In summary, while existing metrics are correlated with "quality," they are approximations of what we are aiming for and misleading at times. In addition, we observe a noticeable gap in performance between open-source models and proprietary models, which suggests substantial room for further research in the open-source community.

Figure 9: Misaligned objective

What is a good objective?

Alignment

Does the output match the intent (prompt or source image), not just visually, but structurally? Should a "logo" request produce a single cohesive group, while a "diagram" request produce labeled, semantically-organized layers? How do we balance shapes and colors?

Visual Quality

Beyond pixel-level metrics with respect to a reference image, how do we measure aesthetic properties like balance, proportion, and style consistency that matter in real design contexts?

Editability

Metrics such as code length offer an initial complexity assessment, but the question remains: how to quantify the "designer-readiness" of an SVG? Measuring layer organization, naming conventions, and adherence to design system constraints determines whether a vector asset can actually be maintained in production.

Figure 10: Three complementary dimensions of SVG generation for production motivated by our discussion above.

Conclusion

As this post shows, generating production-ready SVG assets is still an open problem. Figure 10 in particular highlights the need for improved evaluation metrics along the three complementary dimensions.
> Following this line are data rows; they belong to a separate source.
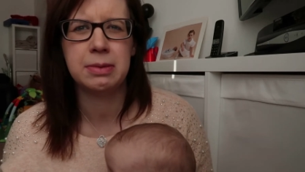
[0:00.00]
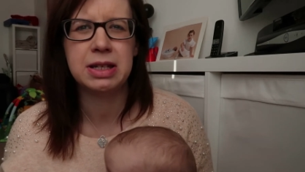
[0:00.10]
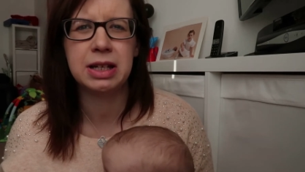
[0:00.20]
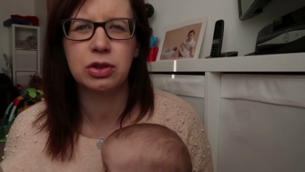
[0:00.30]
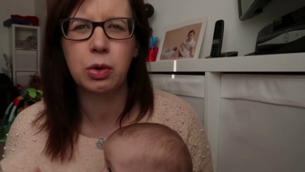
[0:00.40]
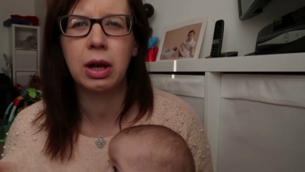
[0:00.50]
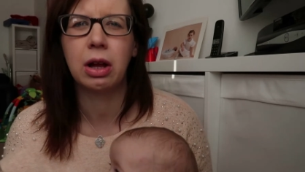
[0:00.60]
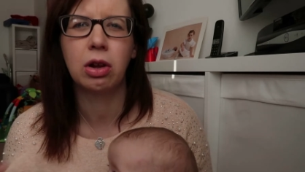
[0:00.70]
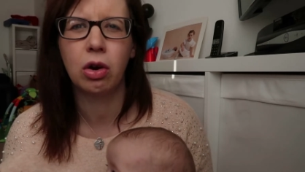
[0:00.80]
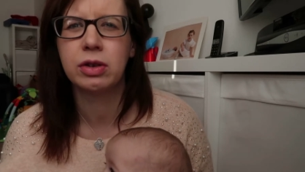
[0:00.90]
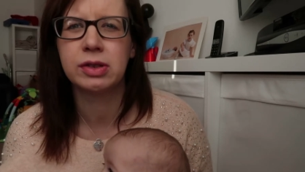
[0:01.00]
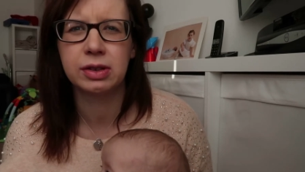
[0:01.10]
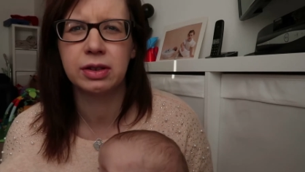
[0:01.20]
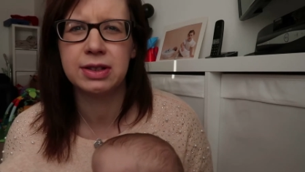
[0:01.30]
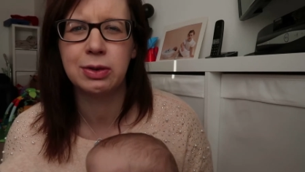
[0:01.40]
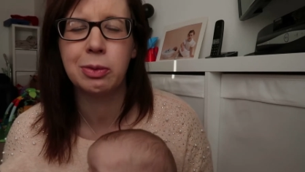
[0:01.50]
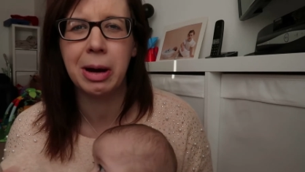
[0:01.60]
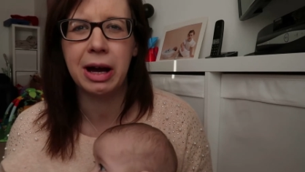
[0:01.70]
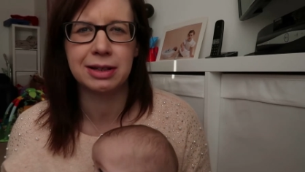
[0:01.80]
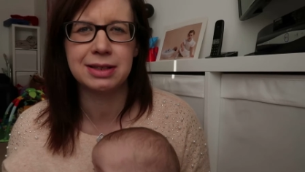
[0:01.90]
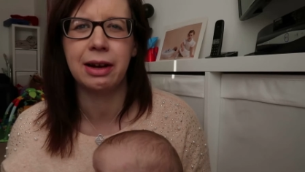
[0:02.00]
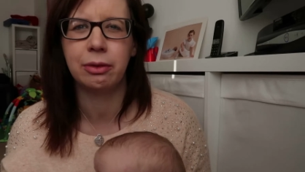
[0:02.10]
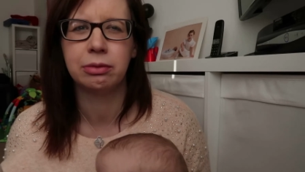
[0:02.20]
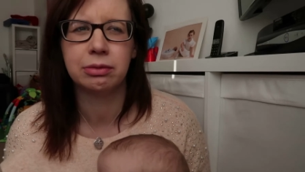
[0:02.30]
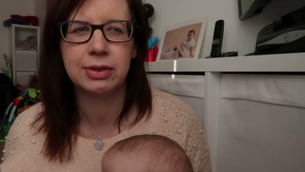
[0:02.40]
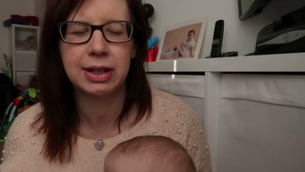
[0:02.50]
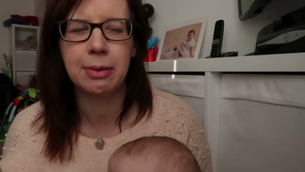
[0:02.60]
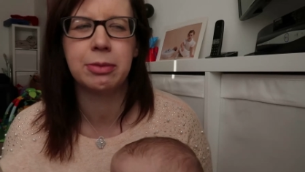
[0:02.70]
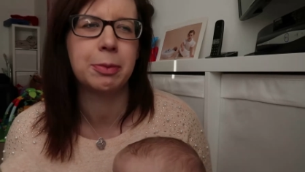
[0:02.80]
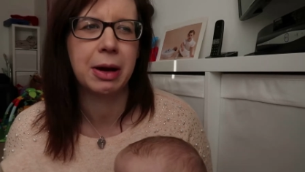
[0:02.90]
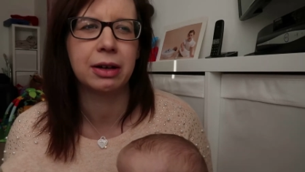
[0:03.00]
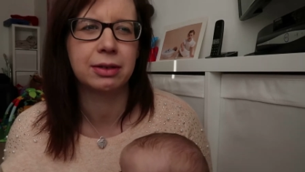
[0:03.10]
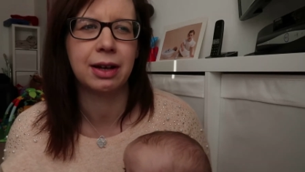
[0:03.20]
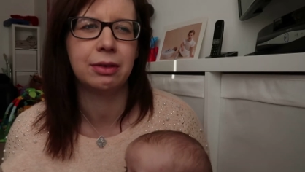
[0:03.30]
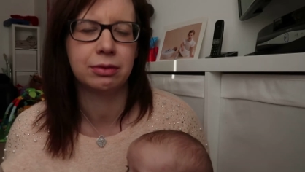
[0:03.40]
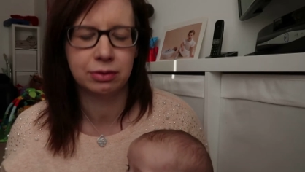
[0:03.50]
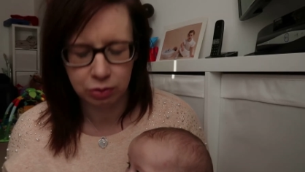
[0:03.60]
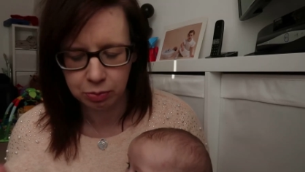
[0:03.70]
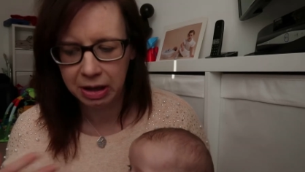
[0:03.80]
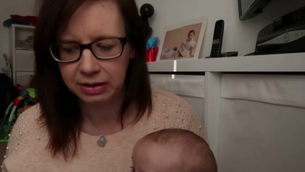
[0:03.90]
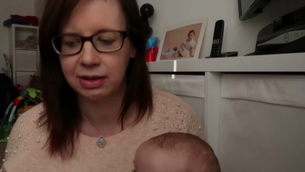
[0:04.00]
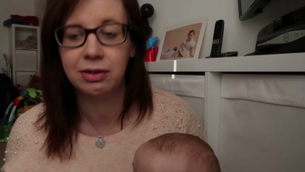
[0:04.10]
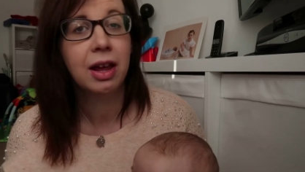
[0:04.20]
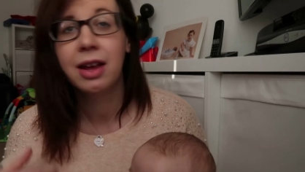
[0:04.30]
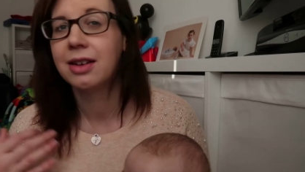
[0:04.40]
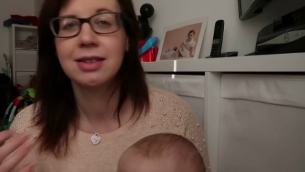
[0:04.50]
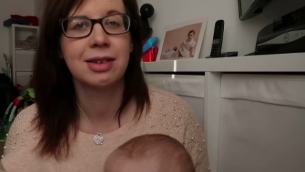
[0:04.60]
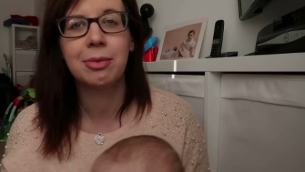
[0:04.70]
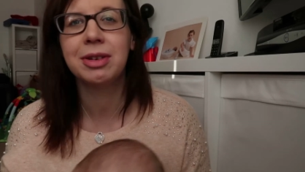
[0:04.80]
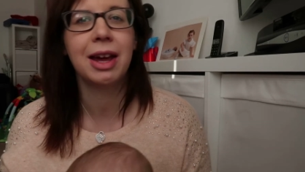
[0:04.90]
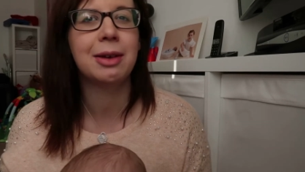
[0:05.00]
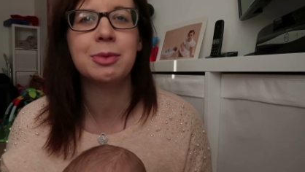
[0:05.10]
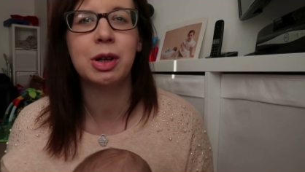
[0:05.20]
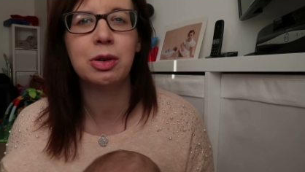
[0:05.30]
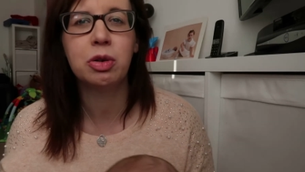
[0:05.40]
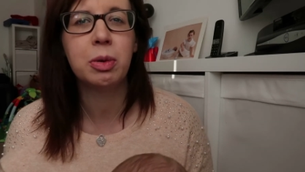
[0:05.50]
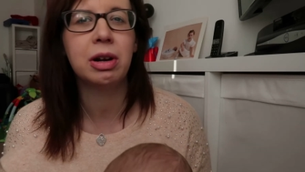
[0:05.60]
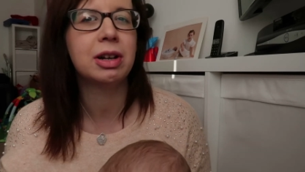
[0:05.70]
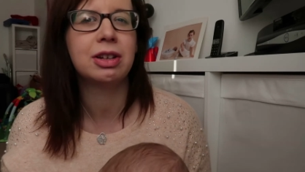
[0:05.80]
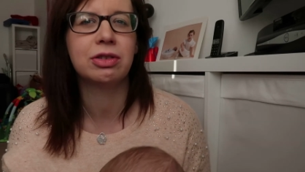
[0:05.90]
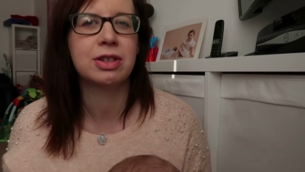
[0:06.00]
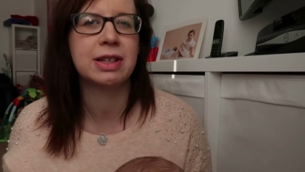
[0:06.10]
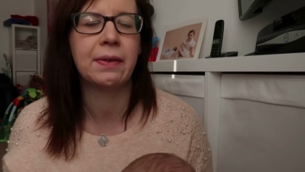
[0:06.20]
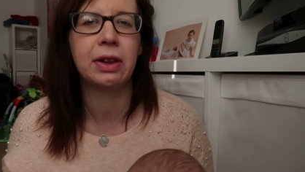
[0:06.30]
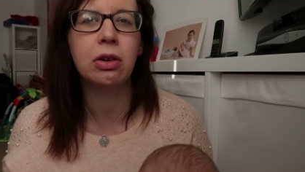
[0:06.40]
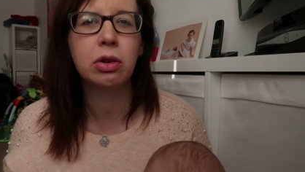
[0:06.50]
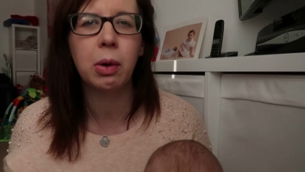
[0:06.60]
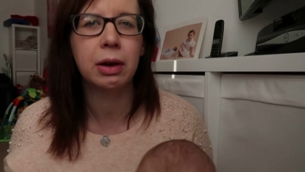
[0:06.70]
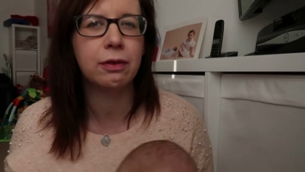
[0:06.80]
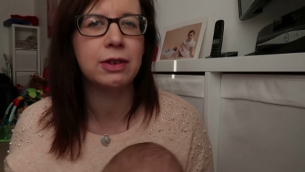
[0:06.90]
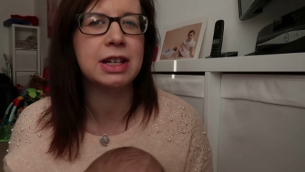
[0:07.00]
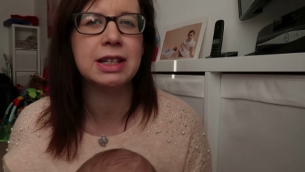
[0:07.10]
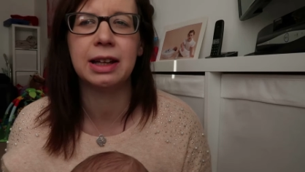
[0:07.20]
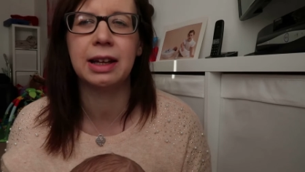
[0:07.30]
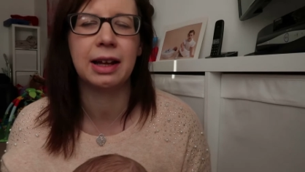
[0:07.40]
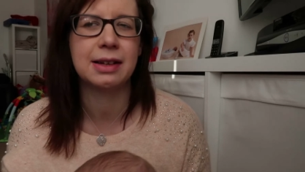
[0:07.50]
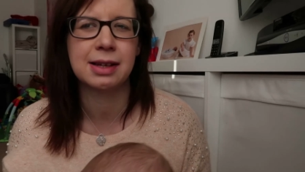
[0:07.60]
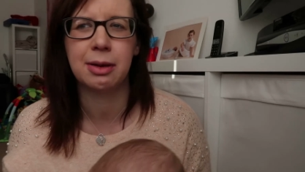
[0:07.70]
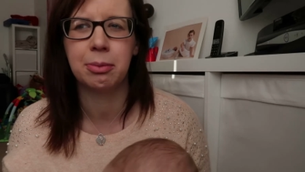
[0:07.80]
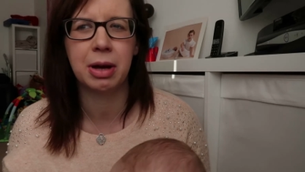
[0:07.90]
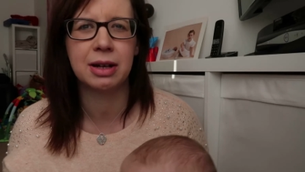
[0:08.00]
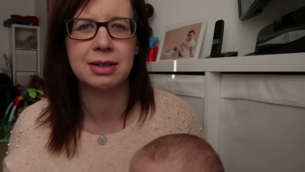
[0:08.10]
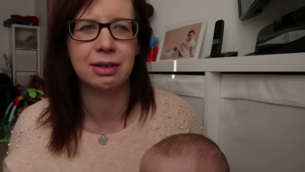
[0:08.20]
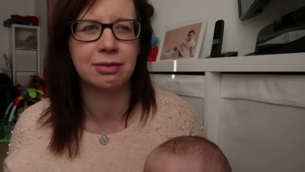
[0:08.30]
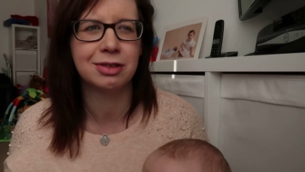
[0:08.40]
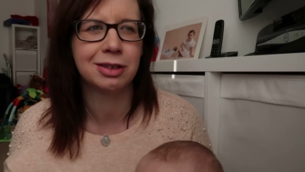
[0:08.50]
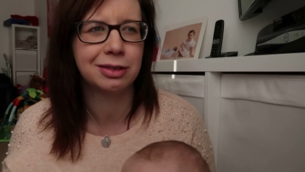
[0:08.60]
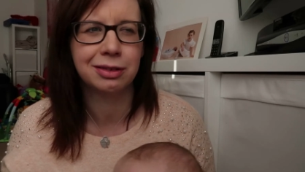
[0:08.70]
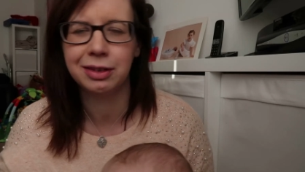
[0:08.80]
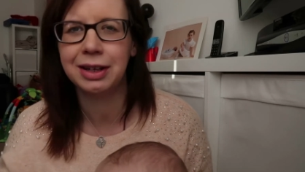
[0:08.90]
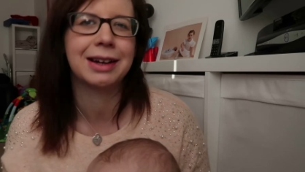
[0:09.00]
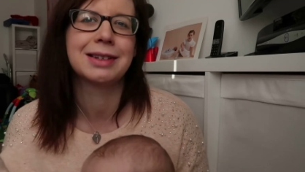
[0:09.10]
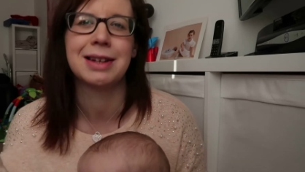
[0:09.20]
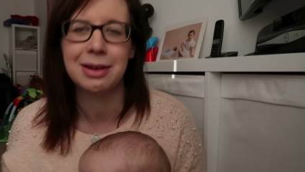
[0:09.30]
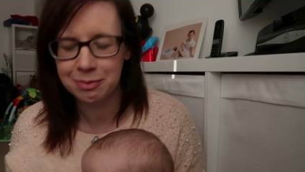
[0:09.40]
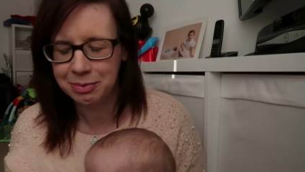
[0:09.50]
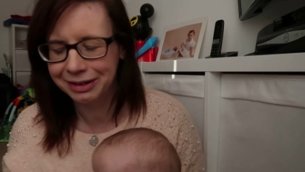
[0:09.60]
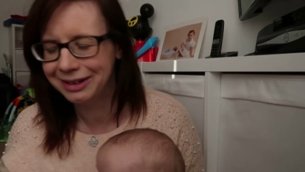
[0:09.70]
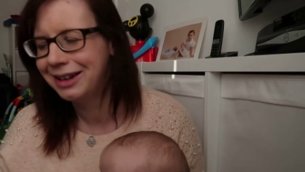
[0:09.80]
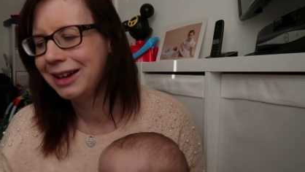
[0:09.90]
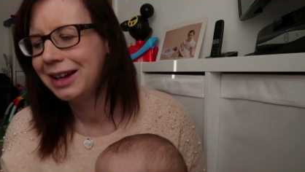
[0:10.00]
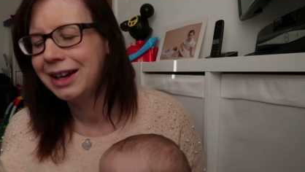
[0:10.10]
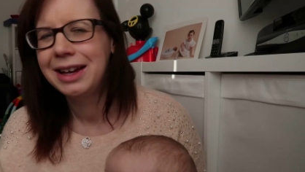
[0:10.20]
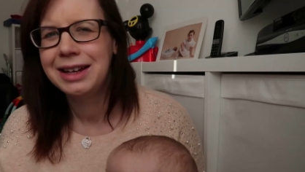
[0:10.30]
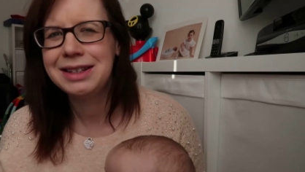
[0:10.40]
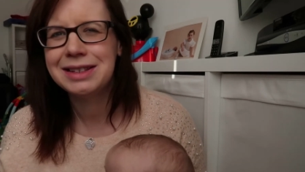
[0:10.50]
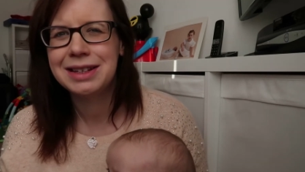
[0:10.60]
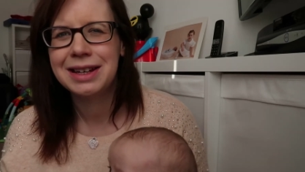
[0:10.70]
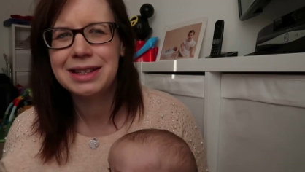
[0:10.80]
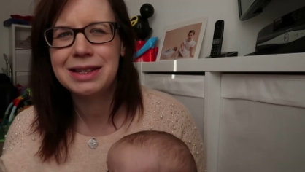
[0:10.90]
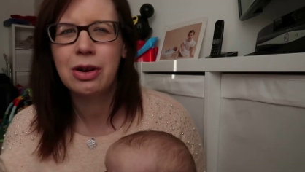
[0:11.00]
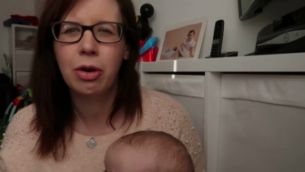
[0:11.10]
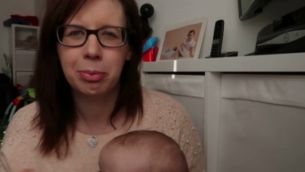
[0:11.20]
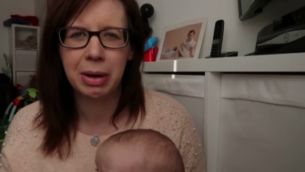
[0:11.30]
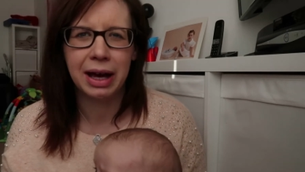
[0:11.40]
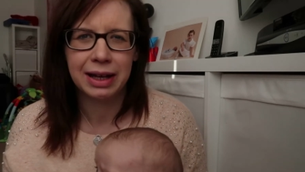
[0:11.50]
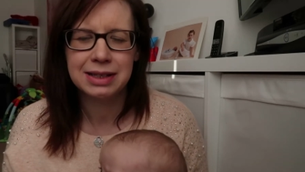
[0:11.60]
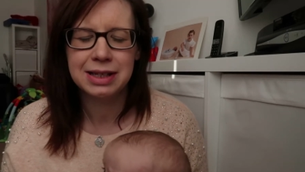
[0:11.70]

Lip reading: He takes quite a lot to go back down, to get him to go back down. Sometimes out of nowhere he'll just have a little quick feed and then that's him back down till the next time. But he's not bad.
Until we develop metrics that capture these practical dimensions, SVG generation will continue to struggle without a proper goalpost.

Stay tuned for our upcoming technical report, where we’ll introduce our in-house method for machine learning based SVG generation and the improvements it enables.

Footnote: For interested readers, the Awesome-SVG-Generation [12] and Awesome-Sketch-Synthesis [13] lists are good starting hubs.